Exactly because this is such a complicated issue, the Symposium on Projecting Potential Growth is particularly useful as it reviews a variety of issues encountered in estimating the output gap and potential GDP, variously defined: how definite is the distinction between the production function and time series approach, how to account for data revisions and real time data, trying to measure potential in China.
Why isn’t one approach unambiguously better?
As a sort of old fashioned person, I still have an attachment to the production function approach embodied in the CBO and OECD (as well as FRB/US) measures of potential GDP. In part, this is because these measures accord better with my priors. I also understand where the differences in projections can come from (what do you assume about demographic trends, about TFP growth, capital stock depreciation, etc.); in the DSGE-based approaches, the differences can arise from any number of sources, including “deep” parameter values, nature of shocks, and so forth. Figuring out what drives the differences, then, can be a challenging (although not necessarily unrewarding) enterprise.
That being said, it is useful to keep in mind the fact that even in the production function approach, potential GDP, and hence the output gap, is estimated . To illustrate this, consider the OECD different vintages of output gaps running through 2007Q4, here. The resulting graph (including the latest CBO measure) is below:
Figure 1: US output gap as estimated on first release (blue), release 1 year after initial (red), 3 years after initial (green) and latest as of August 2008 (purple); and CBO latest estimate from January 2009 (teal), all in percentage points. NBER defined recession shaded gray. Source: OECD “Quarterly output gap revisions database,” (August 2008), CBO, January 2009 and NBER.

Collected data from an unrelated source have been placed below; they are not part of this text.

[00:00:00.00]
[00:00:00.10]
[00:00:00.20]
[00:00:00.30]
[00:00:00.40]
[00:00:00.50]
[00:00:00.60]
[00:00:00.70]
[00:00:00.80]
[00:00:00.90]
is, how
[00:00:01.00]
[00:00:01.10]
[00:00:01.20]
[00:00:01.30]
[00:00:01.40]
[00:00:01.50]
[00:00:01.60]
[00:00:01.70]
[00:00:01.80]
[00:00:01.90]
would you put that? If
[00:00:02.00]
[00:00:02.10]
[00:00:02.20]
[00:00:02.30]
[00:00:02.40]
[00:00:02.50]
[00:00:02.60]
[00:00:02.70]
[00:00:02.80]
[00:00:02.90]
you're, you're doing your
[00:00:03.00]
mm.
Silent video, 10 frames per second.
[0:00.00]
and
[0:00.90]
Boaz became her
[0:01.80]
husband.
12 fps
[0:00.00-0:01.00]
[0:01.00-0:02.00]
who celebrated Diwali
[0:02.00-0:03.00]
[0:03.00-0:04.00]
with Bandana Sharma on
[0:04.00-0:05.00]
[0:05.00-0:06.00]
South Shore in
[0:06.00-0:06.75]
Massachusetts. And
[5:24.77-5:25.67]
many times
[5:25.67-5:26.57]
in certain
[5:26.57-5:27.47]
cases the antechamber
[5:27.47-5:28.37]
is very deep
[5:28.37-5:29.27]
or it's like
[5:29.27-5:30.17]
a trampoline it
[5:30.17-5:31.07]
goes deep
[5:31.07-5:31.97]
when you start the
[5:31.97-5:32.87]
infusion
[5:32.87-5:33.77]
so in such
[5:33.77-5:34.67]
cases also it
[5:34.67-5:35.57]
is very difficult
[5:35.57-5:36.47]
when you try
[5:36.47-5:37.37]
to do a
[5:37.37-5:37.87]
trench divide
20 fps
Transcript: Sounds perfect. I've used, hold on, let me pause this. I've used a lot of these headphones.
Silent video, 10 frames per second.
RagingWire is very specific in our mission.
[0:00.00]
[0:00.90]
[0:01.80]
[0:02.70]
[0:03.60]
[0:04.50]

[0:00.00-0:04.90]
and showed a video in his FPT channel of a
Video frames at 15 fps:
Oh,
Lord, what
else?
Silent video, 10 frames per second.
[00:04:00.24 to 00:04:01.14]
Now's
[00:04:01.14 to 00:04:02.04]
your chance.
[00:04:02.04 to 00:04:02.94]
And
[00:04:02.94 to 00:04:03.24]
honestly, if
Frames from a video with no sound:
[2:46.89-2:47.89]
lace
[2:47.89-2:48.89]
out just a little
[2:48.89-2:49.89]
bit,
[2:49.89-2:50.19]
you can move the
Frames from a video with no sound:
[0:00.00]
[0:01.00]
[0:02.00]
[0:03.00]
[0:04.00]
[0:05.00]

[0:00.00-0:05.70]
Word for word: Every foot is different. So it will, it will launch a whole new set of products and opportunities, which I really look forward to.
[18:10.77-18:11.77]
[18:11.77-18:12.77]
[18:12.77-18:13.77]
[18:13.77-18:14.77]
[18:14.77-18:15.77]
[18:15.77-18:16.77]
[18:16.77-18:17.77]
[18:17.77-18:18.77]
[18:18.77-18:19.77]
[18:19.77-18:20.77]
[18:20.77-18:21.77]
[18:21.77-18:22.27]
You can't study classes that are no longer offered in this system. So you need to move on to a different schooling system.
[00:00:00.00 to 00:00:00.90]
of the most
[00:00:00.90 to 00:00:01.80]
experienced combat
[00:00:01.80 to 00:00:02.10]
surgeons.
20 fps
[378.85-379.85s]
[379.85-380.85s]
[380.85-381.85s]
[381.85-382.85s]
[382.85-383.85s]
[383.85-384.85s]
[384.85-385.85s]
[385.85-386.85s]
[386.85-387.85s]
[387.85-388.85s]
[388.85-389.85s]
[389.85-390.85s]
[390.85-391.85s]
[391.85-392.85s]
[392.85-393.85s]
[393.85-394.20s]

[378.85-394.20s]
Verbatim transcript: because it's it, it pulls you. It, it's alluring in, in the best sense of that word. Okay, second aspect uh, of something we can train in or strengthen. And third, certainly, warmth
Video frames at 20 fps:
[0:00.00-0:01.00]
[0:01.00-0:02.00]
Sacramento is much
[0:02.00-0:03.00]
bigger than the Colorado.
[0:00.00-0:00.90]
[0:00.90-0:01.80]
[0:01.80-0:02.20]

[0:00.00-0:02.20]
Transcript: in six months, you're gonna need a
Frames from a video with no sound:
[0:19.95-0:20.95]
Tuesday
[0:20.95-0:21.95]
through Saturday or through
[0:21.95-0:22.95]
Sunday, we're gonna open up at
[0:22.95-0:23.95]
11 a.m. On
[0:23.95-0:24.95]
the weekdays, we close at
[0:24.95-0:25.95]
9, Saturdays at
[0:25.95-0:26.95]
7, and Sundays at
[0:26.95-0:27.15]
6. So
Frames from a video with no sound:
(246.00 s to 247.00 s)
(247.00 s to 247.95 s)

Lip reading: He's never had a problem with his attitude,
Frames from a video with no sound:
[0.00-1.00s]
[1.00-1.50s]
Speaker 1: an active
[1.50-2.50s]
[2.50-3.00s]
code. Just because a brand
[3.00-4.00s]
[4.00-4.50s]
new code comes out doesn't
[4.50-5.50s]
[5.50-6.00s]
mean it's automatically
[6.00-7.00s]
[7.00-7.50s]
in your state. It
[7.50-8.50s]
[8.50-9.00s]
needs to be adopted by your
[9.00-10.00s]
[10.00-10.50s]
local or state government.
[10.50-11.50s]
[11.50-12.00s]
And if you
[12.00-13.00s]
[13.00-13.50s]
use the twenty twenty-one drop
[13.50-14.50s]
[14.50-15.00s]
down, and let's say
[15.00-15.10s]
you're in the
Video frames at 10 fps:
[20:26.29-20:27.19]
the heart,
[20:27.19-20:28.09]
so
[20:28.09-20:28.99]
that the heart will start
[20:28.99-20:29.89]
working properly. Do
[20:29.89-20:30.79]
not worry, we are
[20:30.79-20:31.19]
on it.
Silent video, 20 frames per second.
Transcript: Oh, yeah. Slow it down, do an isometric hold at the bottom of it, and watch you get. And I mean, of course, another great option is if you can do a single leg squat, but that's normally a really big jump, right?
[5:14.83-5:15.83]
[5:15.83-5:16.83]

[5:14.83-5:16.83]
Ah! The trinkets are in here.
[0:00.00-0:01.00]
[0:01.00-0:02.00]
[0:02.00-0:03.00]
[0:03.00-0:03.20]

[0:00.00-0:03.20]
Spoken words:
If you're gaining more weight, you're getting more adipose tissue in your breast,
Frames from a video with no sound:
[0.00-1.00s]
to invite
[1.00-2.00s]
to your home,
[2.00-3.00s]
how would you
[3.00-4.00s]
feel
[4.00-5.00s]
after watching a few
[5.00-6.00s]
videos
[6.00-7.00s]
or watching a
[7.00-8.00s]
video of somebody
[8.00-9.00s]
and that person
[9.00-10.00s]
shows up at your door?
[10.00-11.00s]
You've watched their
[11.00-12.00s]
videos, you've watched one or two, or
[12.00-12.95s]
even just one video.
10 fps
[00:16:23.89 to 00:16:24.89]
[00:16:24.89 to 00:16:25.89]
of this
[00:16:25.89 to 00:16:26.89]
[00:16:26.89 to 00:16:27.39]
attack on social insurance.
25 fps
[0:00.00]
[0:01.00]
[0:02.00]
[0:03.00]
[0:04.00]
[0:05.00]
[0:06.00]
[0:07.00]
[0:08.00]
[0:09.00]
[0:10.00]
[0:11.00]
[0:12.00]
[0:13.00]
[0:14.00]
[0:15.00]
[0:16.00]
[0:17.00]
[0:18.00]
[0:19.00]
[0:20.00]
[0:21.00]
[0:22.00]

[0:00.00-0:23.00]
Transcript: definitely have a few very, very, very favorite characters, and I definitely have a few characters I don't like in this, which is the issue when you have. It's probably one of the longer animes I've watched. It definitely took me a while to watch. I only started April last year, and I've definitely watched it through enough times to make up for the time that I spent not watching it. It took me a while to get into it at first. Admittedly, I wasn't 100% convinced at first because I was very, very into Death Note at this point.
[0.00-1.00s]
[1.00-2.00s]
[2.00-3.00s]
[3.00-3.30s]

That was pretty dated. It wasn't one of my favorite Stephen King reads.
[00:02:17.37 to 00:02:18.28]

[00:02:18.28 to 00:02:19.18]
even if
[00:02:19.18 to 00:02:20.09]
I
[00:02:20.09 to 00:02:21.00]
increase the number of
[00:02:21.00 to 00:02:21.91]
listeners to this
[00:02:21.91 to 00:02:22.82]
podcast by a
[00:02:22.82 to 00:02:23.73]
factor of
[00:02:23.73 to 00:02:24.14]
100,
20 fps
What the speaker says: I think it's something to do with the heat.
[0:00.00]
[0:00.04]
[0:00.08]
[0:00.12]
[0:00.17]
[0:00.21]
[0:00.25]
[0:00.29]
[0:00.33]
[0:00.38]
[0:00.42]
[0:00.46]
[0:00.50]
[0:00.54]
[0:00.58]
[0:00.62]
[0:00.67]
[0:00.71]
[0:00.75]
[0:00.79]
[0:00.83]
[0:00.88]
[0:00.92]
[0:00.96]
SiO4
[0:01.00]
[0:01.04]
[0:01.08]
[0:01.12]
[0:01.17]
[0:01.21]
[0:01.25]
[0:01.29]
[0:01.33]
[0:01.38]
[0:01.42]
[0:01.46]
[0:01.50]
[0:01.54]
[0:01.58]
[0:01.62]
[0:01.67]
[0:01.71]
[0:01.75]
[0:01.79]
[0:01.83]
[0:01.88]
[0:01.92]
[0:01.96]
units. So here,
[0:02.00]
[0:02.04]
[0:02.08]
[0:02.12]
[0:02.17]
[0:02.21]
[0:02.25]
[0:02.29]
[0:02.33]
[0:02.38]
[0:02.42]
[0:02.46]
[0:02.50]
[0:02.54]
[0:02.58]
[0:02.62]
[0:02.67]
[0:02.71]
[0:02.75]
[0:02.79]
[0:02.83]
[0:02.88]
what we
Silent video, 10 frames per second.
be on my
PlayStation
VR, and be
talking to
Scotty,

There’re a lot of big revisions, particularly in the latter ’90s, going from the first release to the estimates reported one year afterward. However, the corresponding revisions between initial release and 1 year afterward have been smaller since 2001. And revisions between 1 year and 3 years after initial release have been pretty small throughout, which is comforting. See Chapter 3 from the latest OECD Economic Outlook for additional discussion of revisions to potential GDP, as well as this post.
Reflecting my training in econometrics, I also find the production function approach to have some plausibility because of the findings of Basistha and Nelson. They conclude that a state space model incorporating a forward looking Phillips curve yields an implied output gap not too dissimilar to what one would obtain from the CBO’s production function approach.
Figure 3: from Basistha and Nelson, 2007, “New measures of the output gap based on the forward-looking new Keynesian Phillips curve,” Journal of Monetary Economics 54(2). Gap 1 is implied output gap using state space model. Ungated working paper version here.
Two last observations
There are many different “output gaps” being estimated and reported. Understand what each one is measuring before deciding to use one or the other.
Which one is the “best” one to use depends on the question being asked, and tradeoffs regarding estimation error.